§ TASK OBJECTIVE
Please reproduce the lines from the one containing "(2.70 s to 3.40 s)" through the end of the data below exactly as they stand, and omit all pictures.

§ EXERCISE MATERIAL
__________

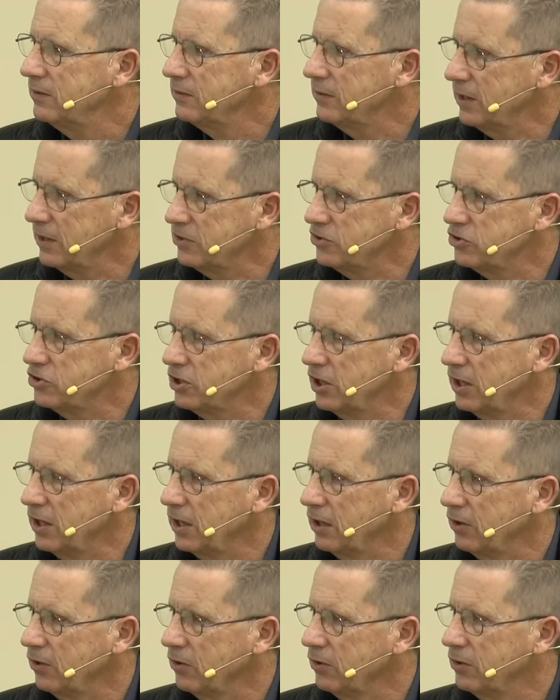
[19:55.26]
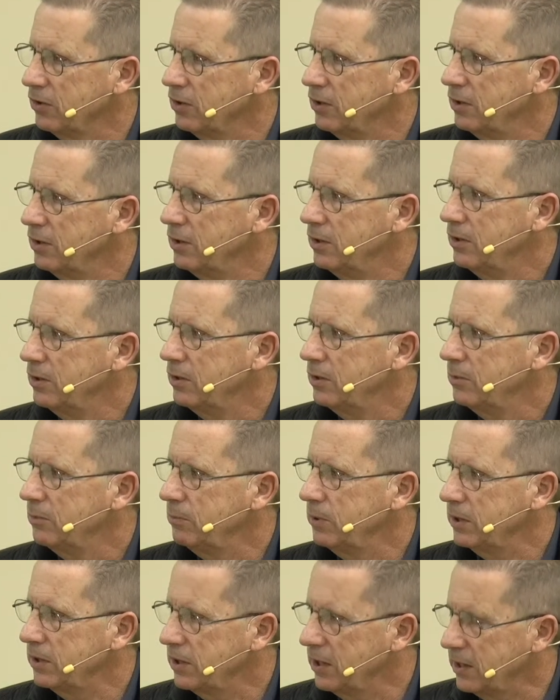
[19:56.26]
that child
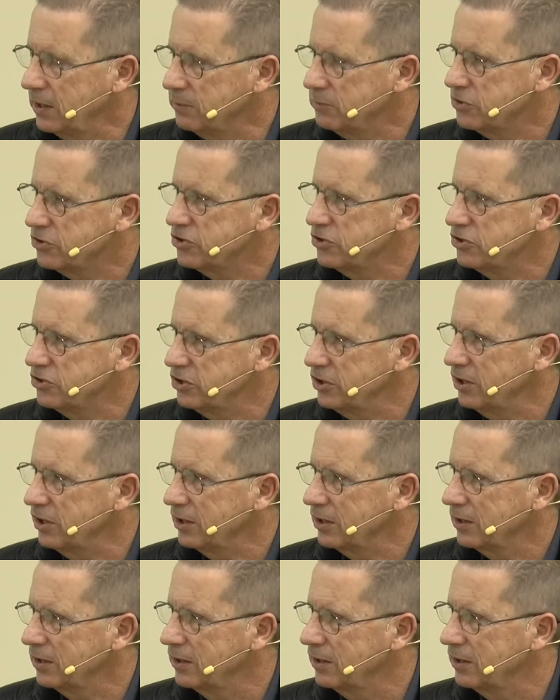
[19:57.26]
became sick.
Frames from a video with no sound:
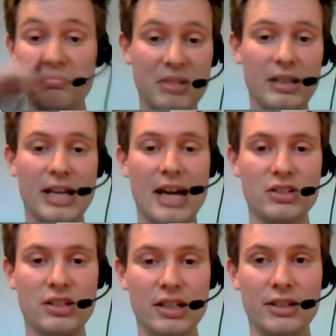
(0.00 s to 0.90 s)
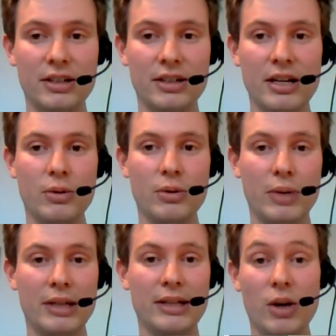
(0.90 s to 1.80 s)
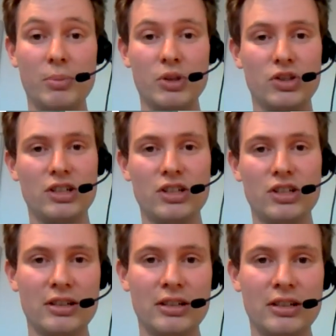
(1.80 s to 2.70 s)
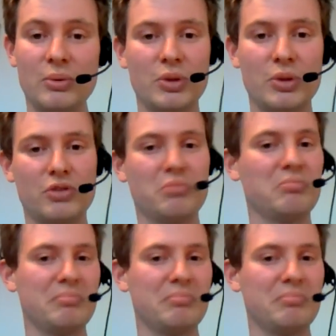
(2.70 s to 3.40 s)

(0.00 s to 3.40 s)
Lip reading: last year, when the opposition was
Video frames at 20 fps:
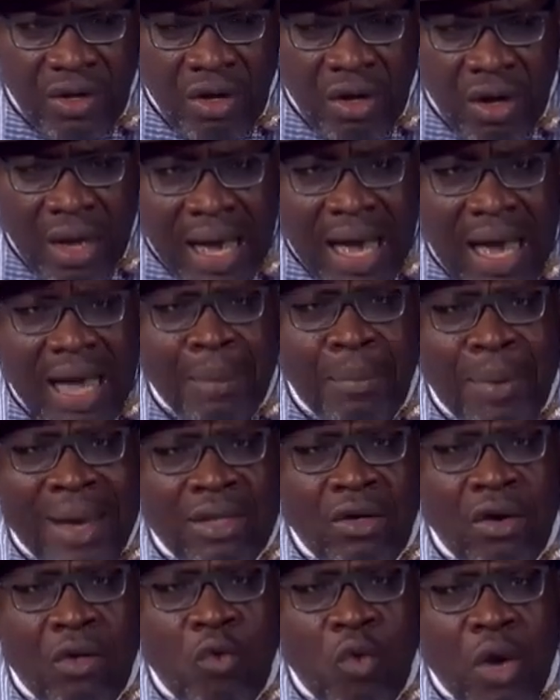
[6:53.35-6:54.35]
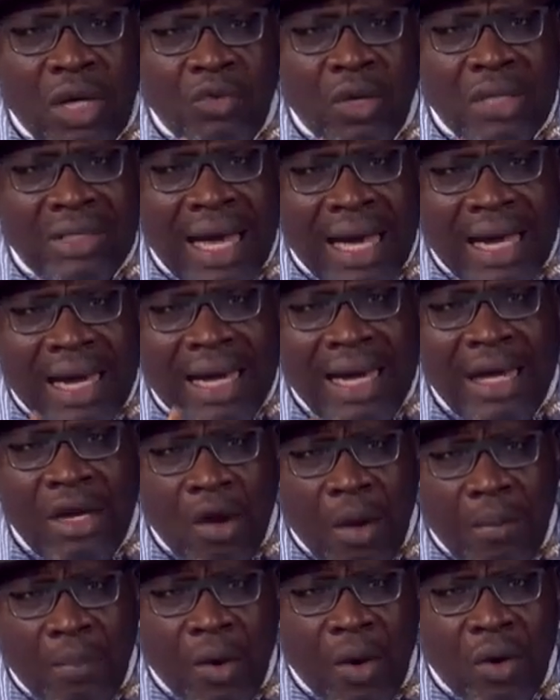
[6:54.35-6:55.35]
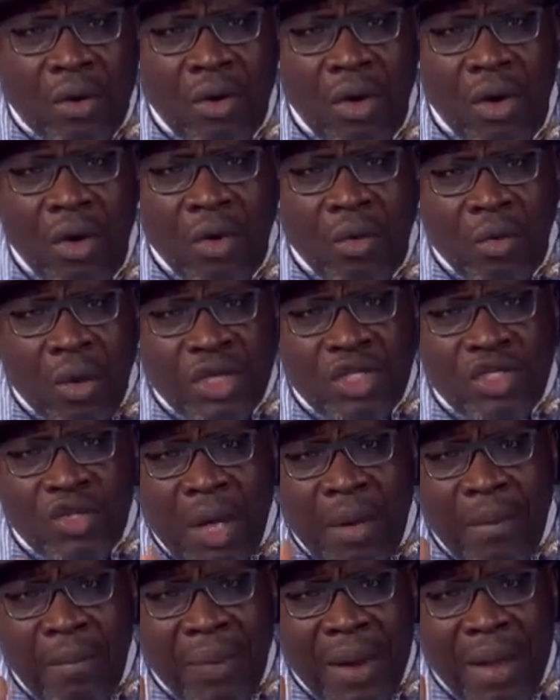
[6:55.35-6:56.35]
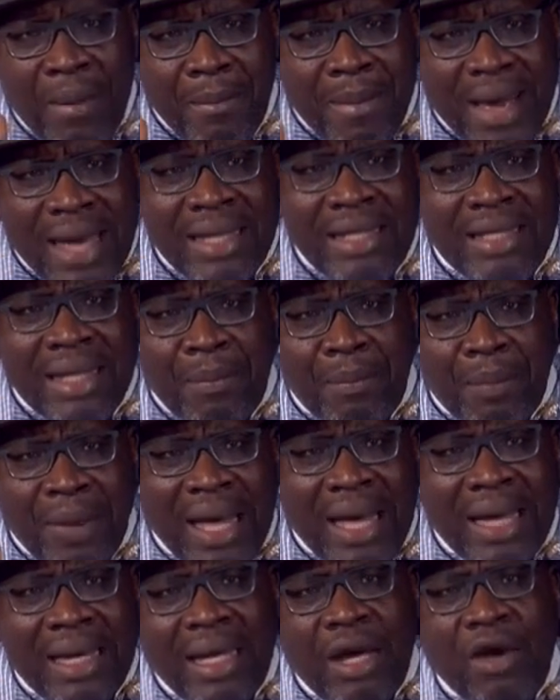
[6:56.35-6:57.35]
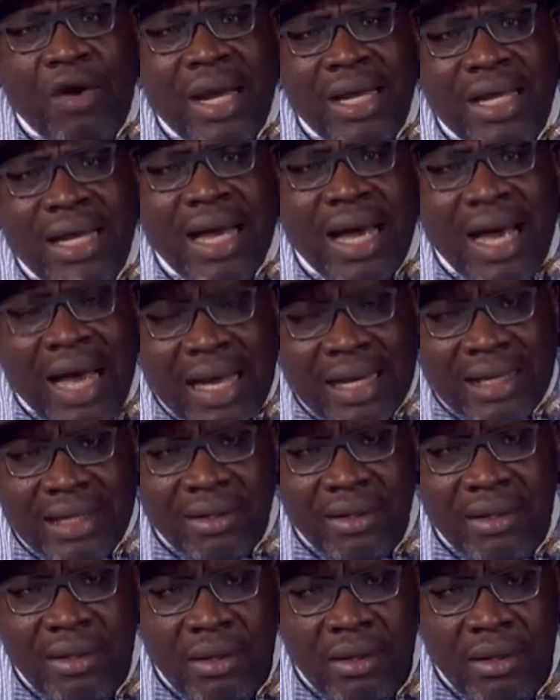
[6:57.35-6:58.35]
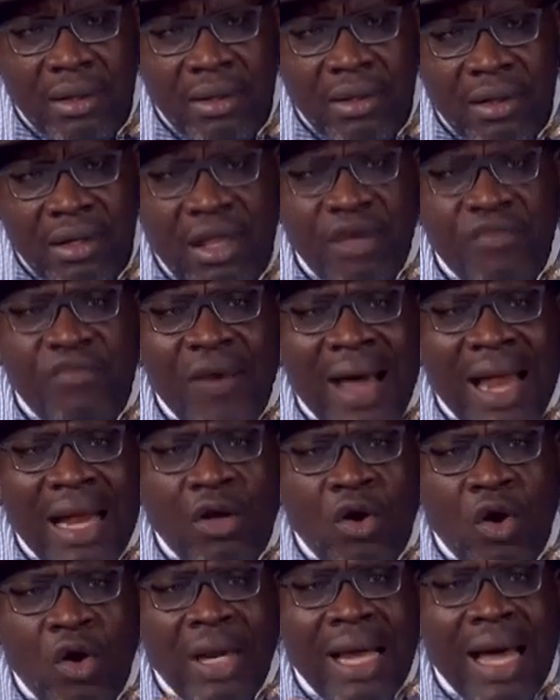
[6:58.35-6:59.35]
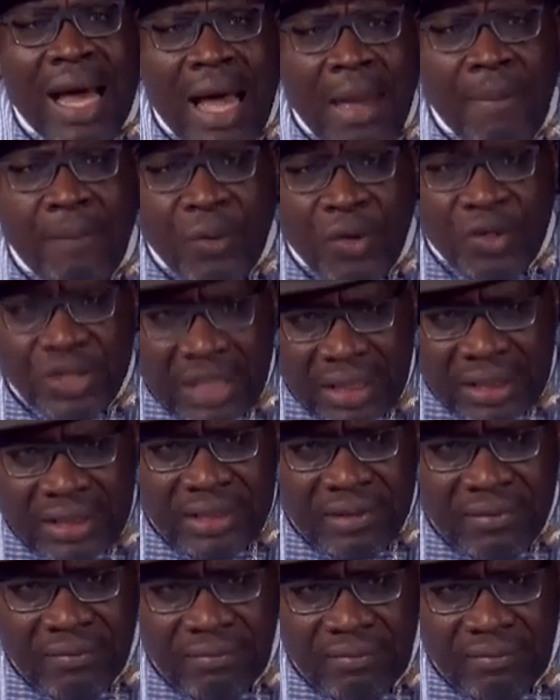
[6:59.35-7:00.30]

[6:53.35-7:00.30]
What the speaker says: And part of what was agreed upon was to implement the plan they already had, the Falcon Eye project.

__________

§ PROBLEM SOLUTION
(2.70 s to 3.40 s)

(0.00 s to 3.40 s)
Lip reading: last year, when the opposition was
Video frames at 20 fps:
[6:53.35-6:54.35]
[6:54.35-6:55.35]
[6:55.35-6:56.35]
[6:56.35-6:57.35]
[6:57.35-6:58.35]
[6:58.35-6:59.35]
[6:59.35-7:00.30]

[6:53.35-7:00.30]
What the speaker says: And part of what was agreed upon was to implement the plan they already had, the Falcon Eye project.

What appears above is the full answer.